▶ Problem to work on
Every line below must be reproduced exactly; no pictures are to be included.

▶ Data provided
=== Section Start ===

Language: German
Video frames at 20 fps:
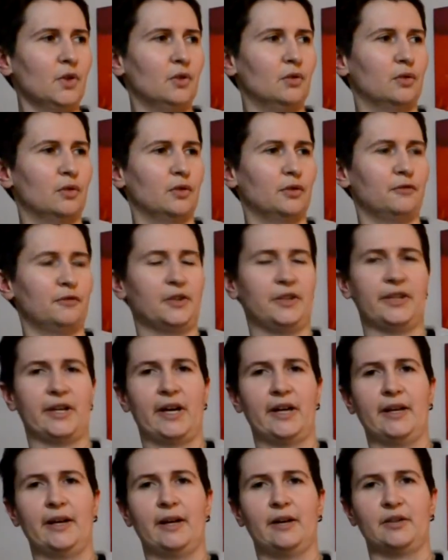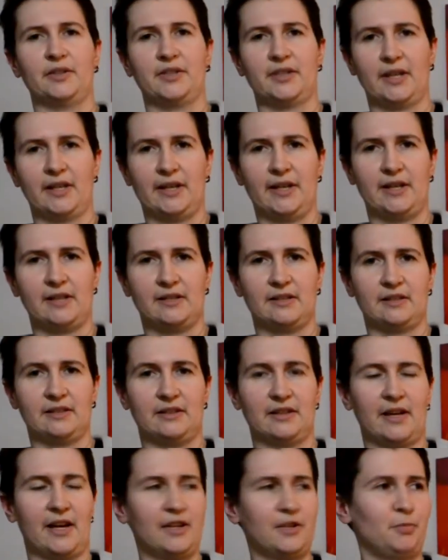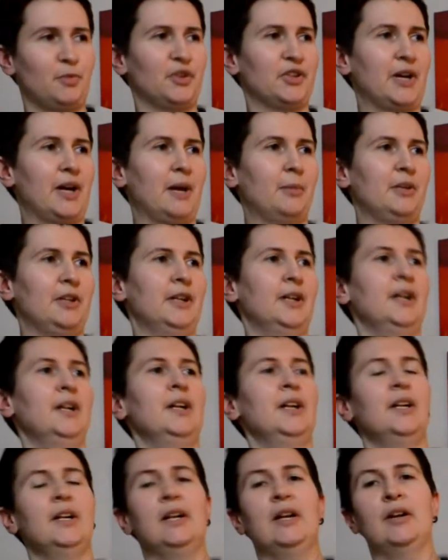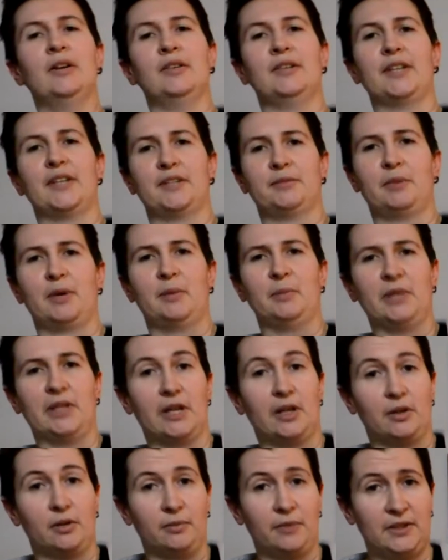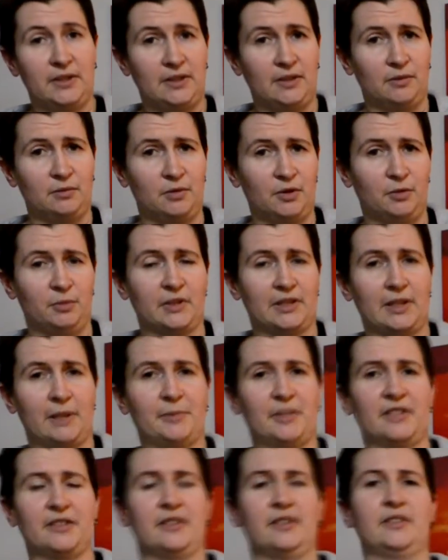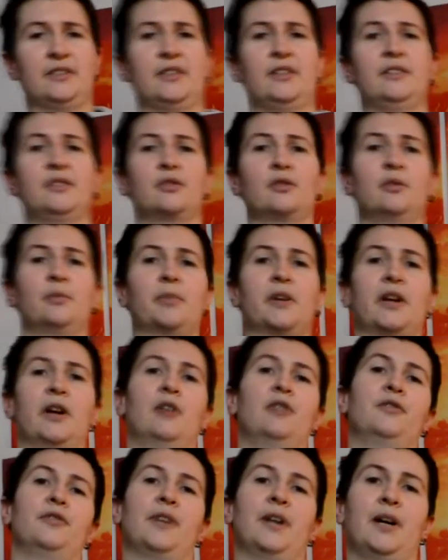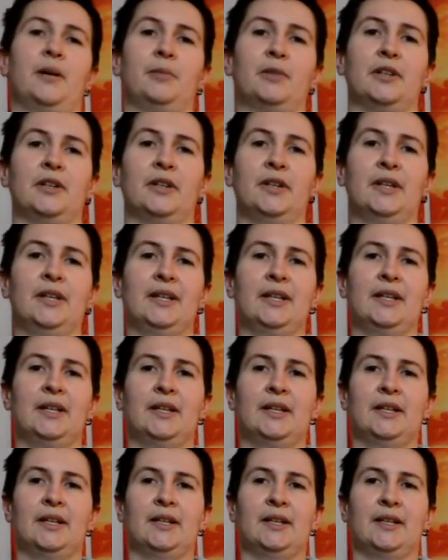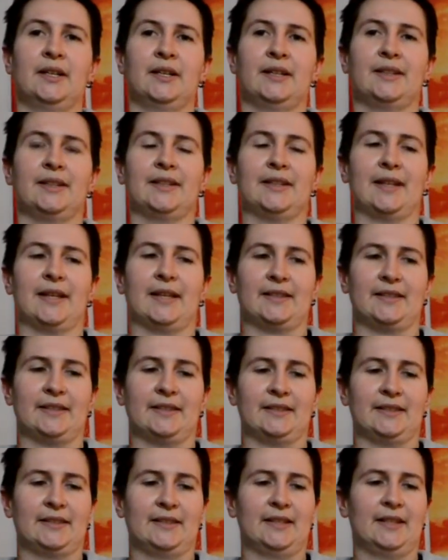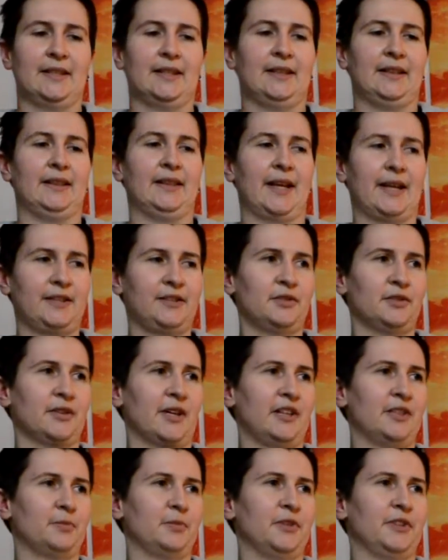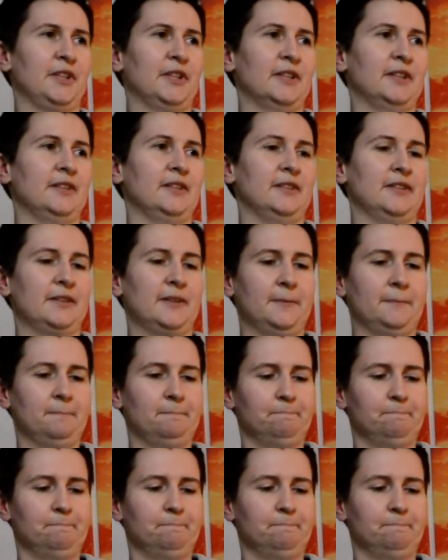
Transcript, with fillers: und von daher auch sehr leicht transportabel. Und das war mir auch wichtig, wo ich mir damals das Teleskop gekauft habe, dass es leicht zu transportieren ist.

=== Section End ===

▶ Worked solution
Language: German
Video frames at 20 fps:
Transcript, with fillers: und von daher auch sehr leicht transportabel. Und das war mir auch wichtig, wo ich mir damals das Teleskop gekauft habe, dass es leicht zu transportieren ist.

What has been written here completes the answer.